▸ What to do
Only one stretch of the data below is needed. Output the lines from the one with "[00:00:00.70]" up to and including the one with "[00:00:10.80]", exactly as they stand.

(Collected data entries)
'''

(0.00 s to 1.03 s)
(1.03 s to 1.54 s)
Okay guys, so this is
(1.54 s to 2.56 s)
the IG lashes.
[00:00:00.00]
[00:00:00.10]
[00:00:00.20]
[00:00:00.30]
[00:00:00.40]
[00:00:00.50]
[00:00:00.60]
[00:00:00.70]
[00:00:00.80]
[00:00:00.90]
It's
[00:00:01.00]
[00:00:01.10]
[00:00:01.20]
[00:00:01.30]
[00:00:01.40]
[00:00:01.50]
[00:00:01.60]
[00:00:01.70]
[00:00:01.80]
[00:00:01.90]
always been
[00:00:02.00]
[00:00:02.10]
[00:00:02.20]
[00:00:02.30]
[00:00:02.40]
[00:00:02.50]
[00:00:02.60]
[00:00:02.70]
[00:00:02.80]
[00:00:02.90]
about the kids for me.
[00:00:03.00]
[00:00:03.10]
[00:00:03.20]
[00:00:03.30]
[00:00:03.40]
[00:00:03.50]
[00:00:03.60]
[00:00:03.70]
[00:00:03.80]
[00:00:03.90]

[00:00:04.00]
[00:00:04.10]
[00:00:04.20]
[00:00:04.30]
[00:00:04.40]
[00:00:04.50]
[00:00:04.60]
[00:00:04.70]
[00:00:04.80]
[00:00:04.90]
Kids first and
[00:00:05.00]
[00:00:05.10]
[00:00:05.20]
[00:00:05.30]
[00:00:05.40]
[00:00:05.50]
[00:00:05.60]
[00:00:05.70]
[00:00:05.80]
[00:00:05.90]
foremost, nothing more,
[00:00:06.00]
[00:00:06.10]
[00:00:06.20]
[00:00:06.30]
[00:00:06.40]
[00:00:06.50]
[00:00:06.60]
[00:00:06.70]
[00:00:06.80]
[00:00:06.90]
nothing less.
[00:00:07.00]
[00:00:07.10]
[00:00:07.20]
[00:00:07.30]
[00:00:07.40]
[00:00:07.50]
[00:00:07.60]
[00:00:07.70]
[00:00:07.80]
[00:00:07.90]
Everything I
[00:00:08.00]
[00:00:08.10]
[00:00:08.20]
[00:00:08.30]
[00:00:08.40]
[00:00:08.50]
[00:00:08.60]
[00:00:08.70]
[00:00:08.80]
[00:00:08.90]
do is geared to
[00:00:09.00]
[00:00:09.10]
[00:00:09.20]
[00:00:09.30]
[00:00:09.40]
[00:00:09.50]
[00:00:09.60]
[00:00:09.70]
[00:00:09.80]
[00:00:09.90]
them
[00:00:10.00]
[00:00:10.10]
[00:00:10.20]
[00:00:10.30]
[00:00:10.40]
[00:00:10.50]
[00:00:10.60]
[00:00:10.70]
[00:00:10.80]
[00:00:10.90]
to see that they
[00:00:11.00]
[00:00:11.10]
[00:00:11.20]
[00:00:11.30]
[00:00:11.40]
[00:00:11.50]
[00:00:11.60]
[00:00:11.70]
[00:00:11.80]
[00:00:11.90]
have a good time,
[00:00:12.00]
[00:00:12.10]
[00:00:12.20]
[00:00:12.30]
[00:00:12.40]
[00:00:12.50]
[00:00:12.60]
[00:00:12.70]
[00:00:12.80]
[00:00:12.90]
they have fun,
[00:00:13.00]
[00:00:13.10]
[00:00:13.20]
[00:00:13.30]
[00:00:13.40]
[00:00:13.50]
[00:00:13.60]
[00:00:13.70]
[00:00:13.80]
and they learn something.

'''
'''

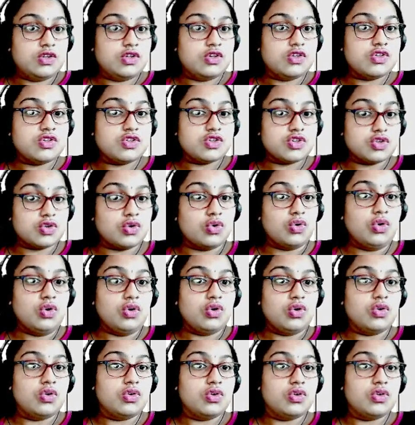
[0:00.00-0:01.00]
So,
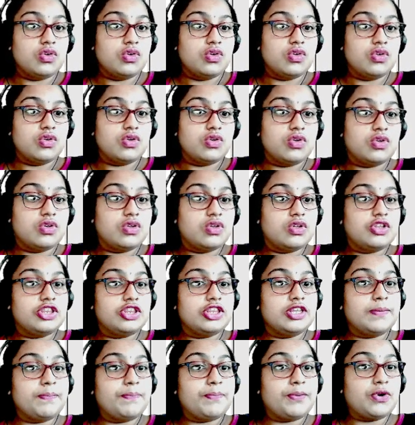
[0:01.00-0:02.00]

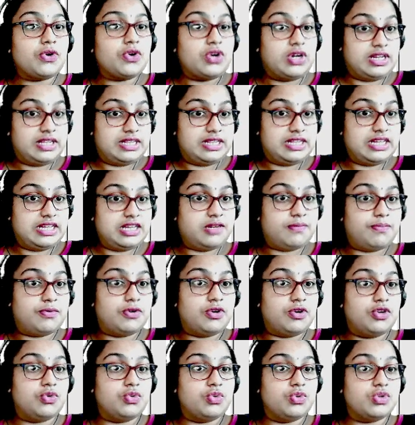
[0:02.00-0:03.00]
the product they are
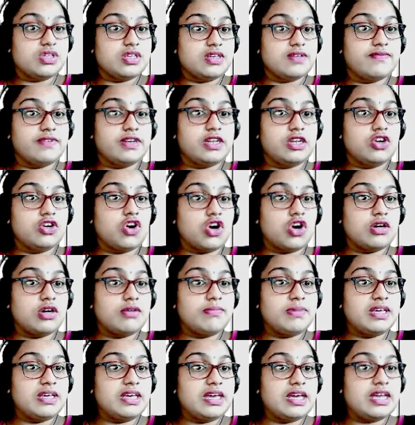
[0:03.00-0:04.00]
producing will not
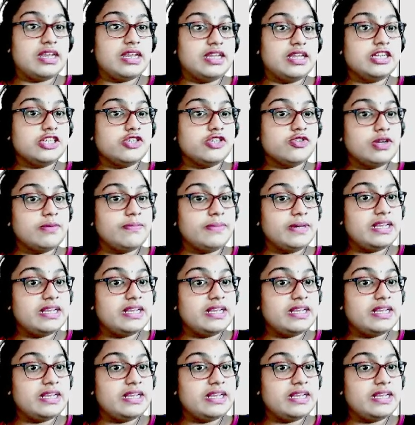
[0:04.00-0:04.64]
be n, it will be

'''
'''

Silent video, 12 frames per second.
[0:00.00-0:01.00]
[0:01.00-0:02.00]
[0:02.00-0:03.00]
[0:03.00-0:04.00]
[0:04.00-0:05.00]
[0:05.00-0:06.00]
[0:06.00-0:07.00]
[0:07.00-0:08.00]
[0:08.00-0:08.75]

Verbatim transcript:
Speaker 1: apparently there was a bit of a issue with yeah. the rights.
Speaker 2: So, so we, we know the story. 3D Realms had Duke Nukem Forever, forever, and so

'''

▸ Response
[00:00:00.70]
[00:00:00.80]
[00:00:00.90]
It's
[00:00:01.00]
[00:00:01.10]
[00:00:01.20]
[00:00:01.30]
[00:00:01.40]
[00:00:01.50]
[00:00:01.60]
[00:00:01.70]
[00:00:01.80]
[00:00:01.90]
always been
[00:00:02.00]
[00:00:02.10]
[00:00:02.20]
[00:00:02.30]
[00:00:02.40]
[00:00:02.50]
[00:00:02.60]
[00:00:02.70]
[00:00:02.80]
[00:00:02.90]
about the kids for me.
[00:00:03.00]
[00:00:03.10]
[00:00:03.20]
[00:00:03.30]
[00:00:03.40]
[00:00:03.50]
[00:00:03.60]
[00:00:03.70]
[00:00:03.80]
[00:00:03.90]

[00:00:04.00]
[00:00:04.10]
[00:00:04.20]
[00:00:04.30]
[00:00:04.40]
[00:00:04.50]
[00:00:04.60]
[00:00:04.70]
[00:00:04.80]
[00:00:04.90]
Kids first and
[00:00:05.00]
[00:00:05.10]
[00:00:05.20]
[00:00:05.30]
[00:00:05.40]
[00:00:05.50]
[00:00:05.60]
[00:00:05.70]
[00:00:05.80]
[00:00:05.90]
foremost, nothing more,
[00:00:06.00]
[00:00:06.10]
[00:00:06.20]
[00:00:06.30]
[00:00:06.40]
[00:00:06.50]
[00:00:06.60]
[00:00:06.70]
[00:00:06.80]
[00:00:06.90]
nothing less.
[00:00:07.00]
[00:00:07.10]
[00:00:07.20]
[00:00:07.30]
[00:00:07.40]
[00:00:07.50]
[00:00:07.60]
[00:00:07.70]
[00:00:07.80]
[00:00:07.90]
Everything I
[00:00:08.00]
[00:00:08.10]
[00:00:08.20]
[00:00:08.30]
[00:00:08.40]
[00:00:08.50]
[00:00:08.60]
[00:00:08.70]
[00:00:08.80]
[00:00:08.90]
do is geared to
[00:00:09.00]
[00:00:09.10]
[00:00:09.20]
[00:00:09.30]
[00:00:09.40]
[00:00:09.50]
[00:00:09.60]
[00:00:09.70]
[00:00:09.80]
[00:00:09.90]
them
[00:00:10.00]
[00:00:10.10]
[00:00:10.20]
[00:00:10.30]
[00:00:10.40]
[00:00:10.50]
[00:00:10.60]
[00:00:10.70]
[00:00:10.80]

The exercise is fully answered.